■ YOUR OBJECTIVE: From the line with "[0:03.60-0:04.20]" to the line with "Transcript, with fillers: Um, by", output every line below exactly, both ends included. Skip the pictures.
:::
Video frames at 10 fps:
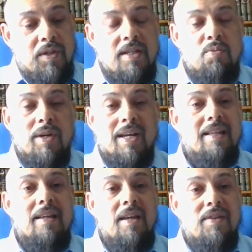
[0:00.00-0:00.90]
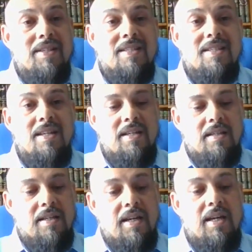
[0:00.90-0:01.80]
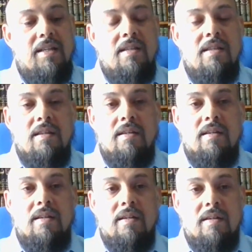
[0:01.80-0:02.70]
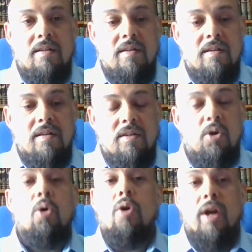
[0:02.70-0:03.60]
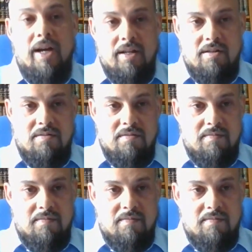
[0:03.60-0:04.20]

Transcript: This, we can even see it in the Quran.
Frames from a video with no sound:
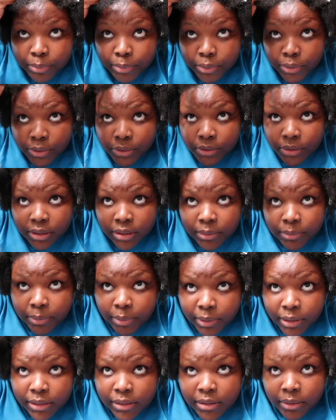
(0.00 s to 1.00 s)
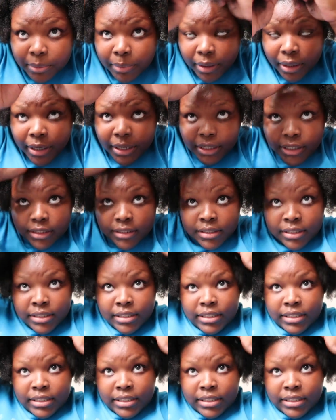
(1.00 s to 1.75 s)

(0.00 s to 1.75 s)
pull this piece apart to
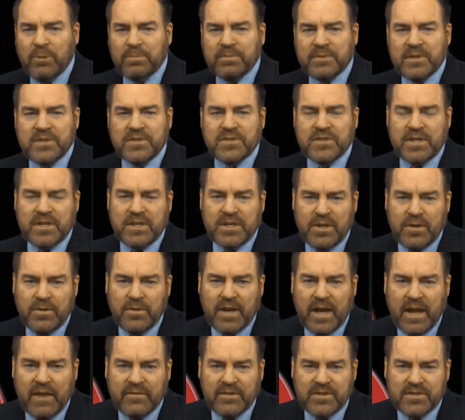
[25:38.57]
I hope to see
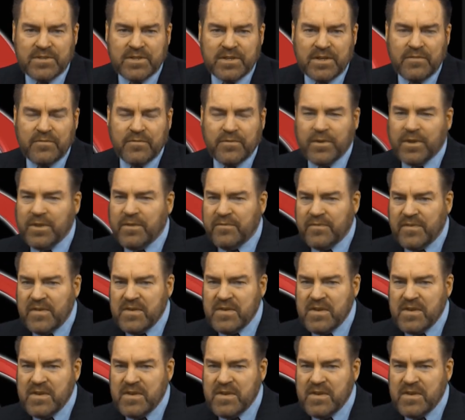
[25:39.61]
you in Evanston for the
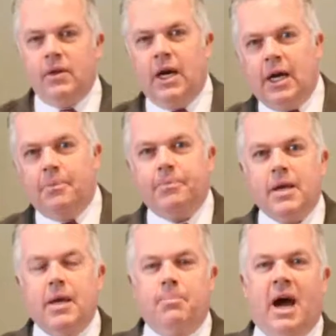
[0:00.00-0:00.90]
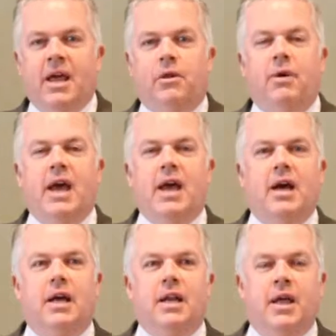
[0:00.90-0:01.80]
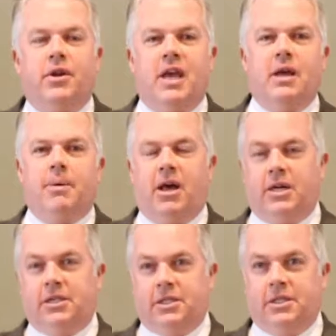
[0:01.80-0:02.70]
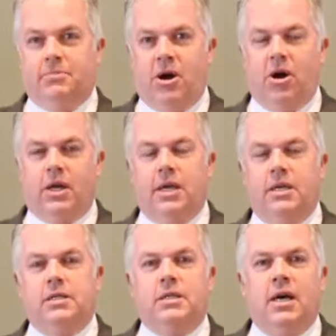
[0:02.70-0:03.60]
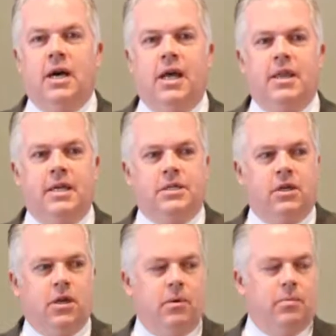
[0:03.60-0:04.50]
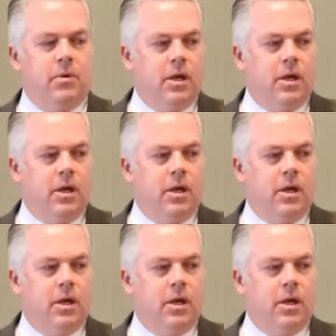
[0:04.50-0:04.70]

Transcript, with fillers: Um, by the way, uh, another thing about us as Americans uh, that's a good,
:::
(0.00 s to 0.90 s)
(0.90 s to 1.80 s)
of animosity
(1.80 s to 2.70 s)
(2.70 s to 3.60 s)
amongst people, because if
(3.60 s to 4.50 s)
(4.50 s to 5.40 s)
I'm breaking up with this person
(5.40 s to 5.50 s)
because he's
:::
■ REPLY TO THE TASK:
[0:03.60-0:04.20]

Transcript: This, we can even see it in the Quran.
Frames from a video with no sound:
(0.00 s to 1.00 s)
(1.00 s to 1.75 s)

(0.00 s to 1.75 s)
pull this piece apart to
[25:38.57]
I hope to see
[25:39.61]
you in Evanston for the
[0:00.00-0:00.90]
[0:00.90-0:01.80]
[0:01.80-0:02.70]
[0:02.70-0:03.60]
[0:03.60-0:04.50]
[0:04.50-0:04.70]

Transcript, with fillers: Um, by the way, uh, another thing about us as Americans uh, that's a good,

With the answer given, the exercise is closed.